[Work required] Your task is to return all of the records exactly, minus any images.

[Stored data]
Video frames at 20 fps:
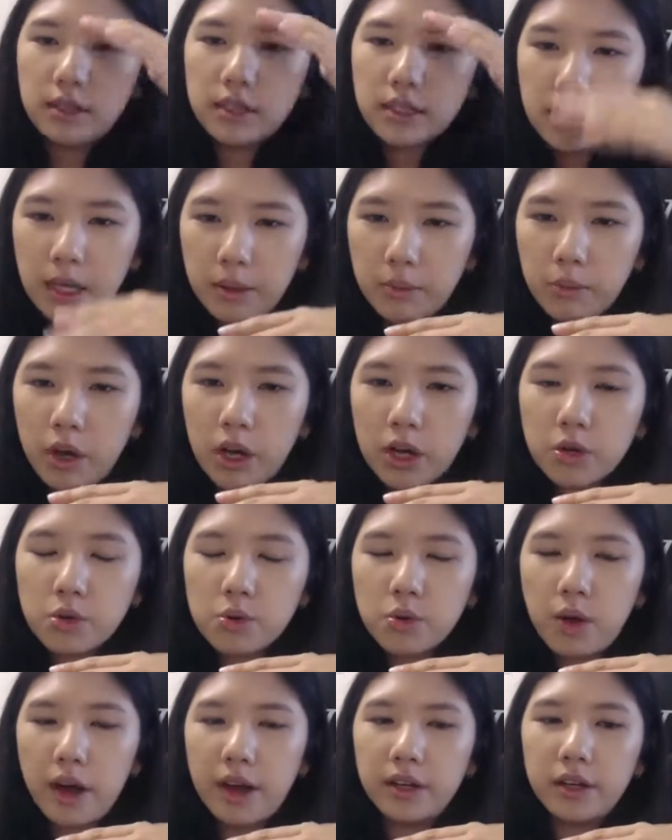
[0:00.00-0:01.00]
someone
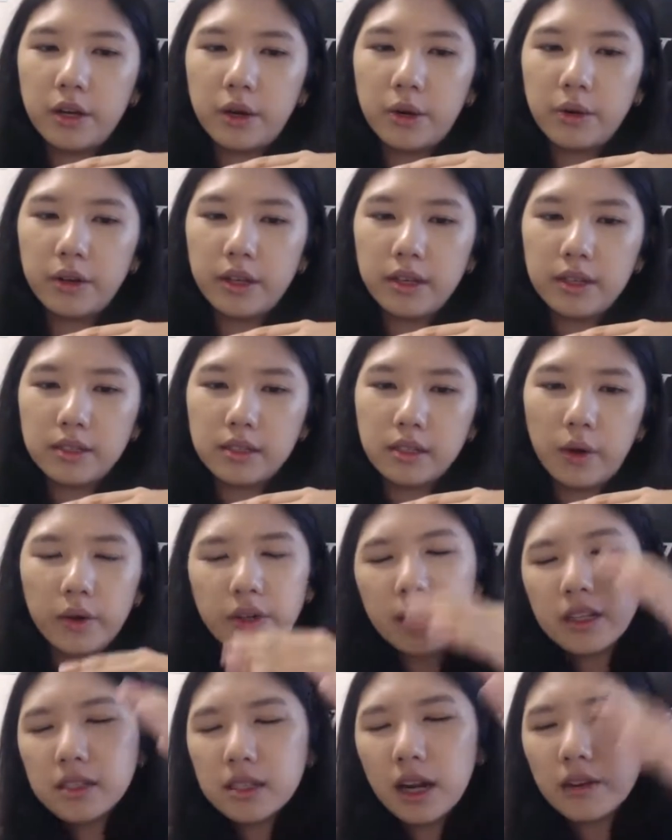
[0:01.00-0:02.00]
who I know is, or it
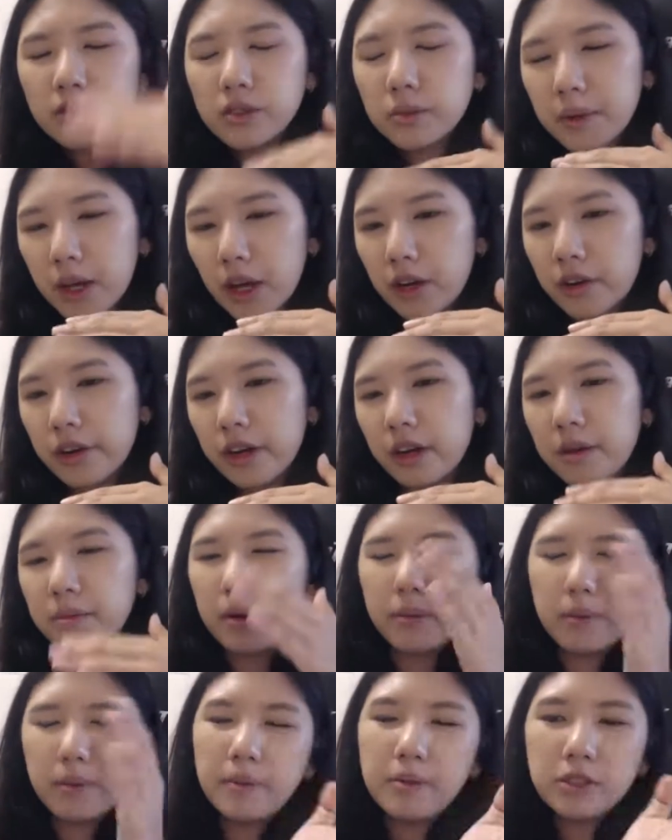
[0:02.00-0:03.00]
doesn't have to be under him,
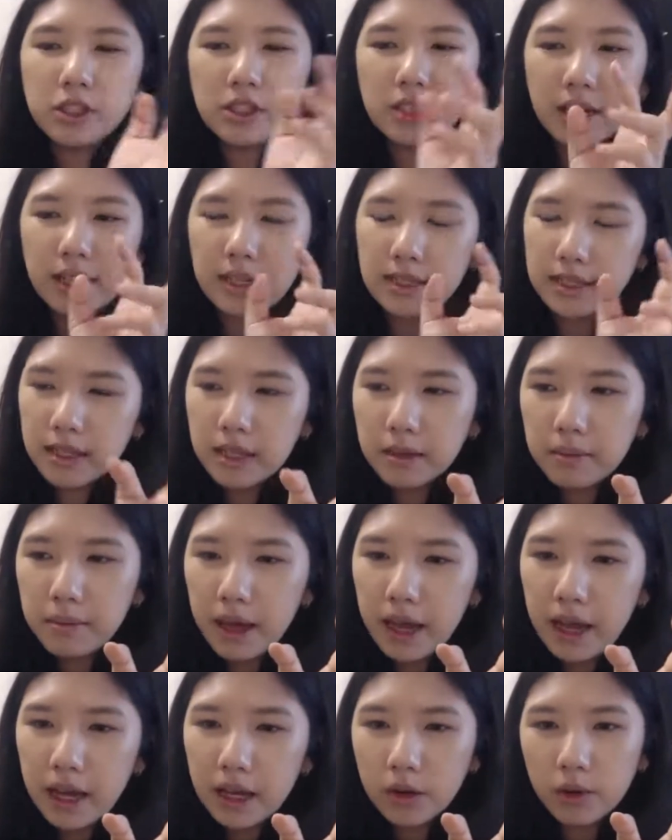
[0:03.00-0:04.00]
but maybe just like a
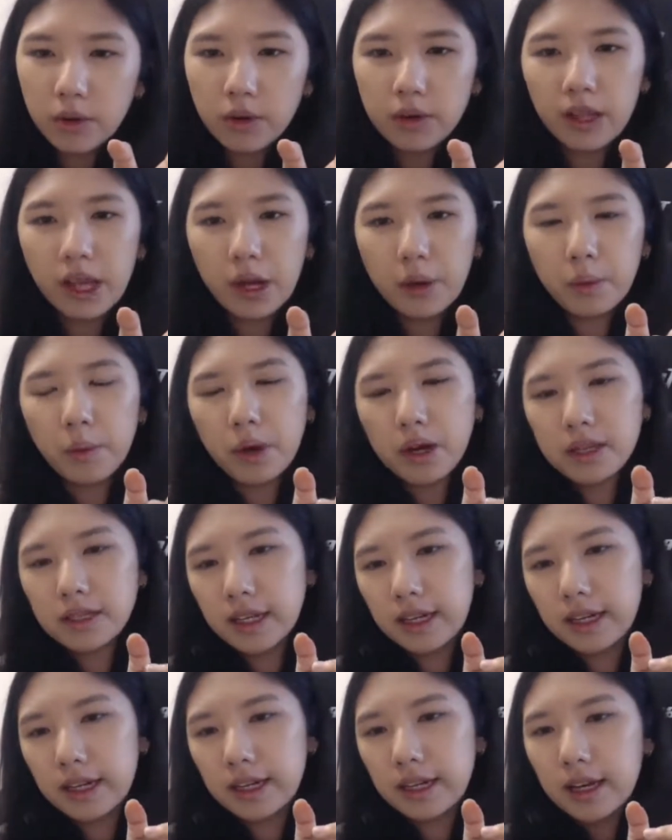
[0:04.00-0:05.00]
teammate or like works
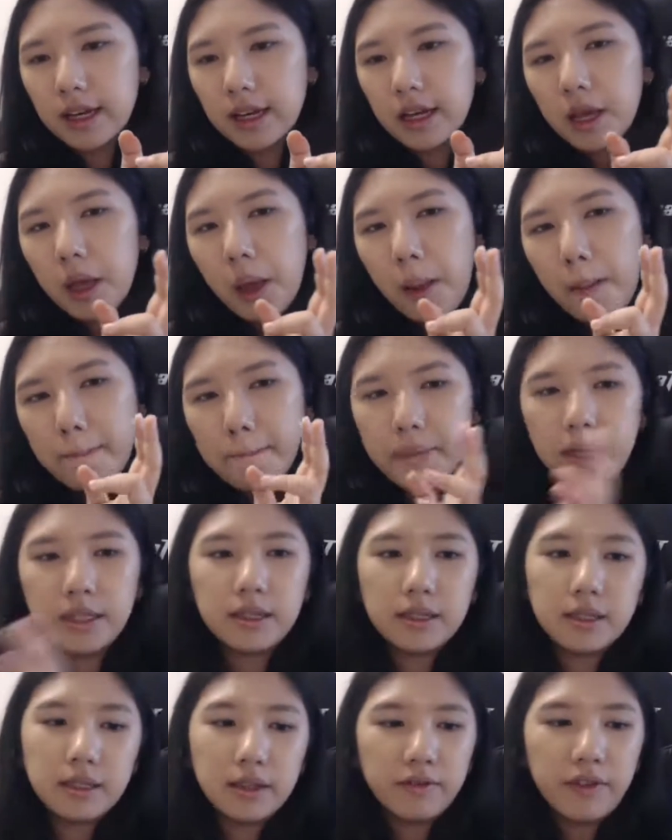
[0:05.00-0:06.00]
in
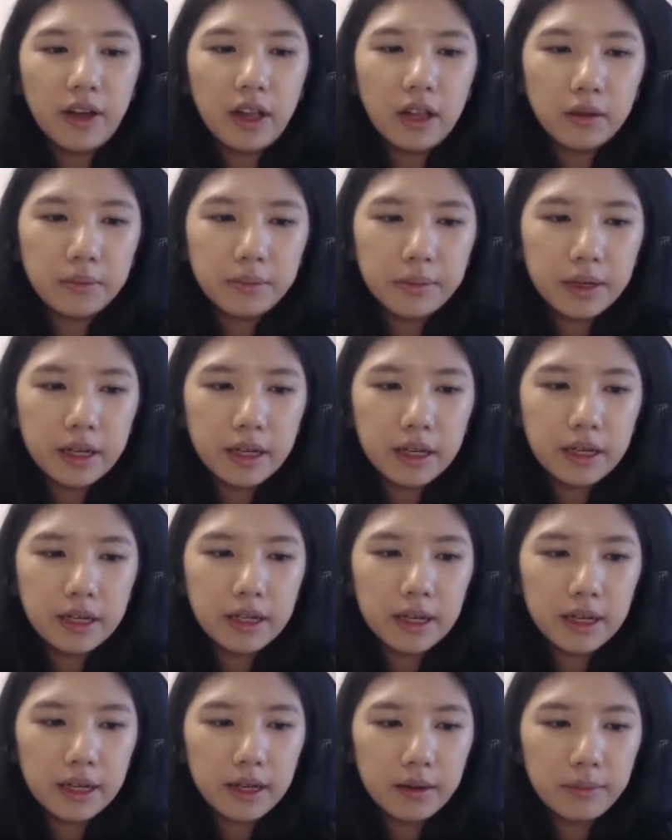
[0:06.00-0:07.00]
business development.
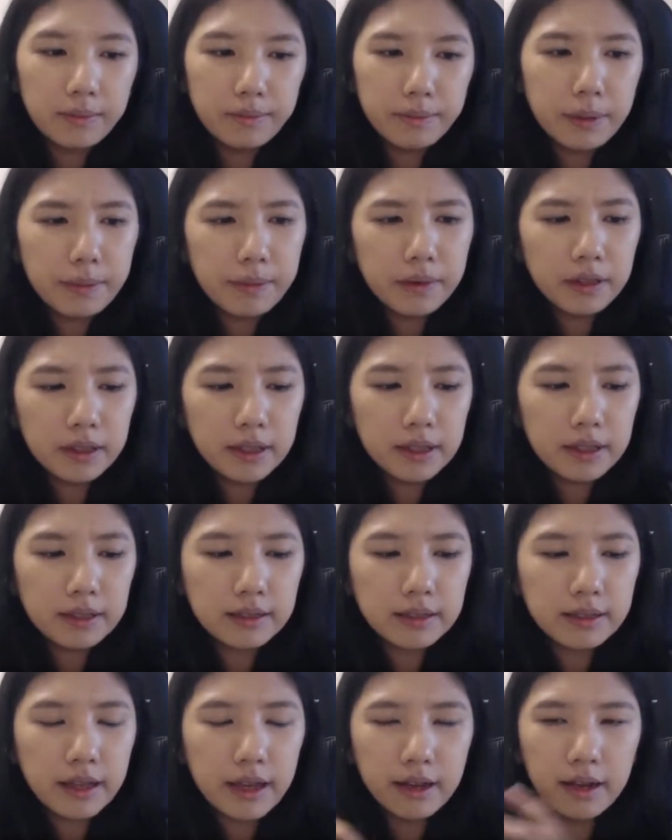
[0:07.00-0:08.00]
People
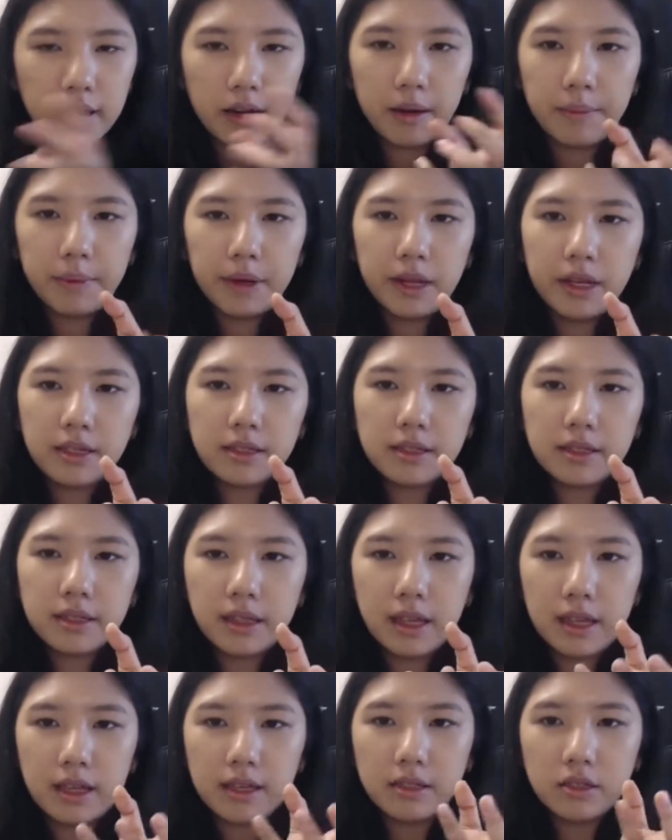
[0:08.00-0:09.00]
inside companies,
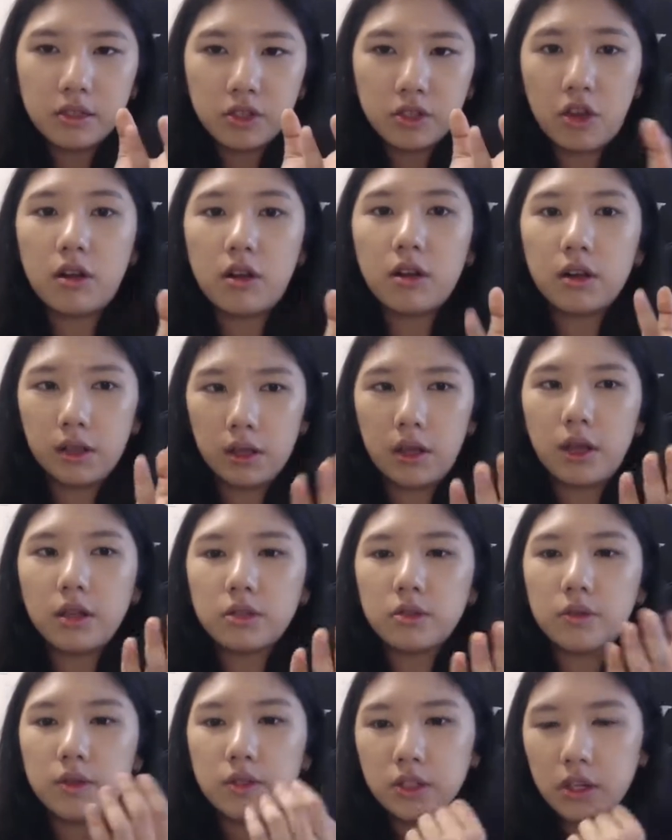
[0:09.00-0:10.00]
they talk a lot
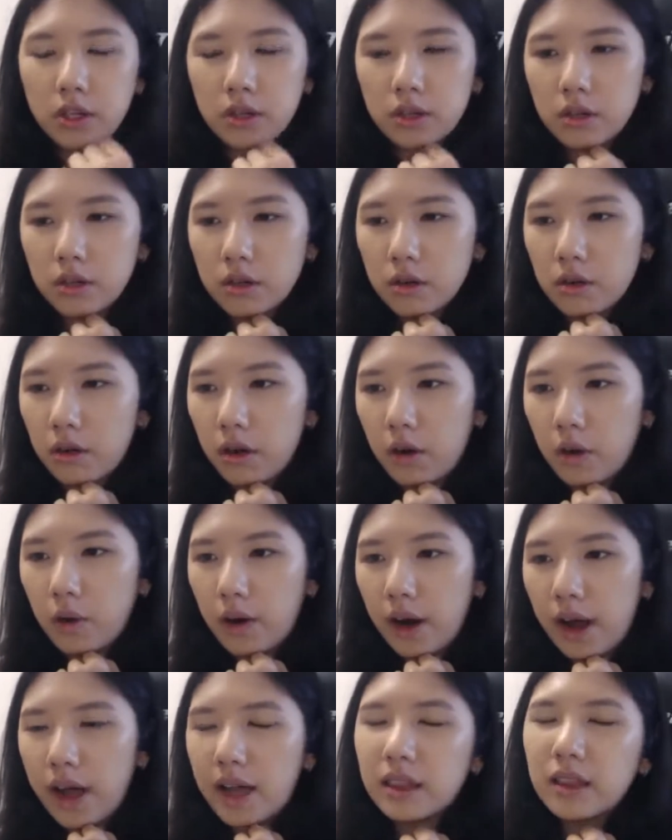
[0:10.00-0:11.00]
to each other,
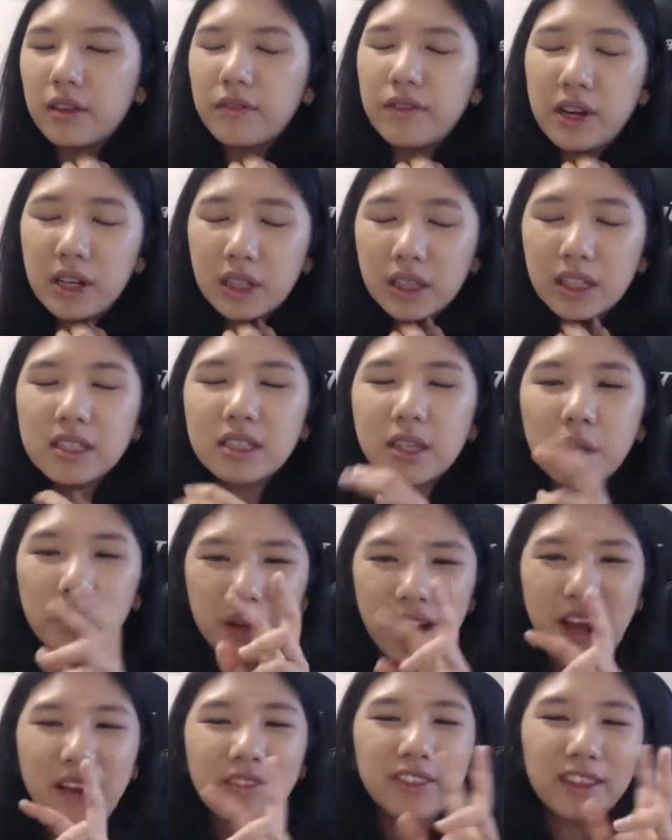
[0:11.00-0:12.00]
or at the very least, they
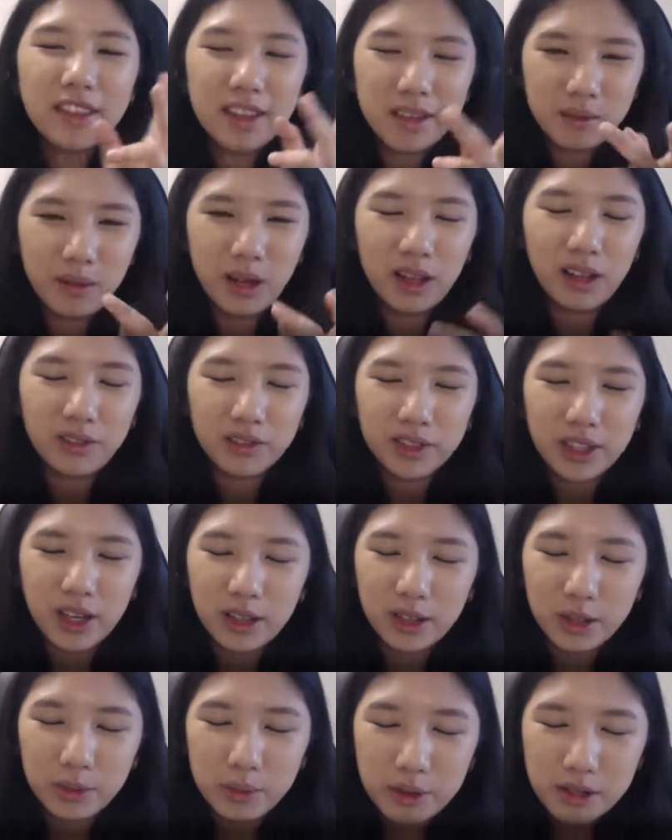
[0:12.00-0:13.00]
would have the email of the
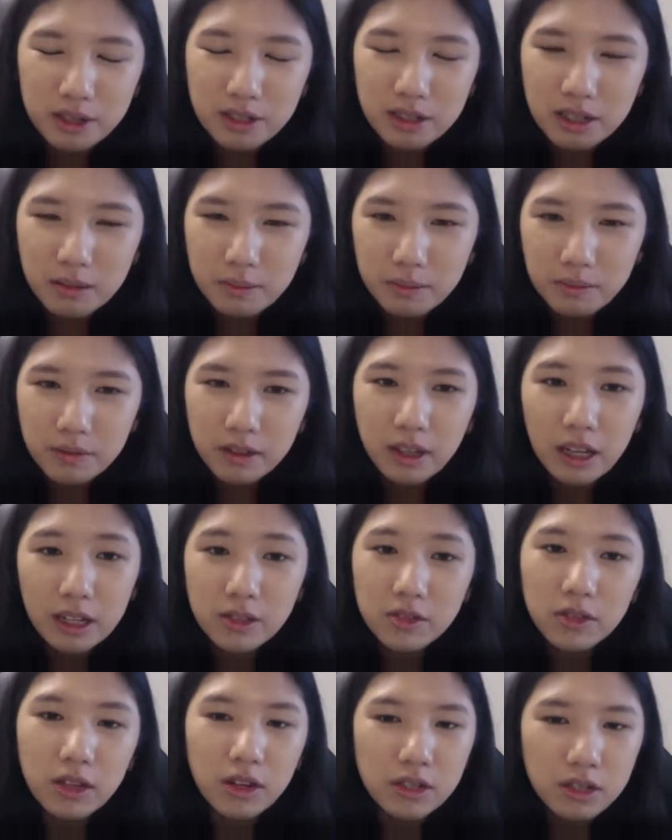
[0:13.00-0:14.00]
other person thanks
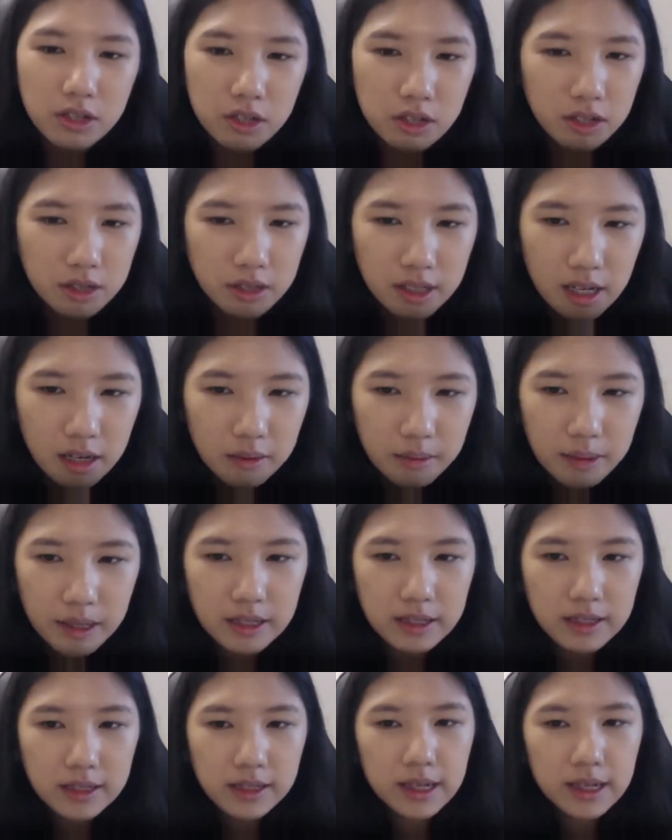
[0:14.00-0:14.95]
to their internal database.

[Response]
Video frames at 20 fps:
[0:00.00-0:01.00]
someone
[0:01.00-0:02.00]
who I know is, or it
[0:02.00-0:03.00]
doesn't have to be under him,
[0:03.00-0:04.00]
but maybe just like a
[0:04.00-0:05.00]
teammate or like works
[0:05.00-0:06.00]
in
[0:06.00-0:07.00]
business development.
[0:07.00-0:08.00]
People
[0:08.00-0:09.00]
inside companies,
[0:09.00-0:10.00]
they talk a lot
[0:10.00-0:11.00]
to each other,
[0:11.00-0:12.00]
or at the very least, they
[0:12.00-0:13.00]
would have the email of the
[0:13.00-0:14.00]
other person thanks
[0:14.00-0:14.95]
to their internal database.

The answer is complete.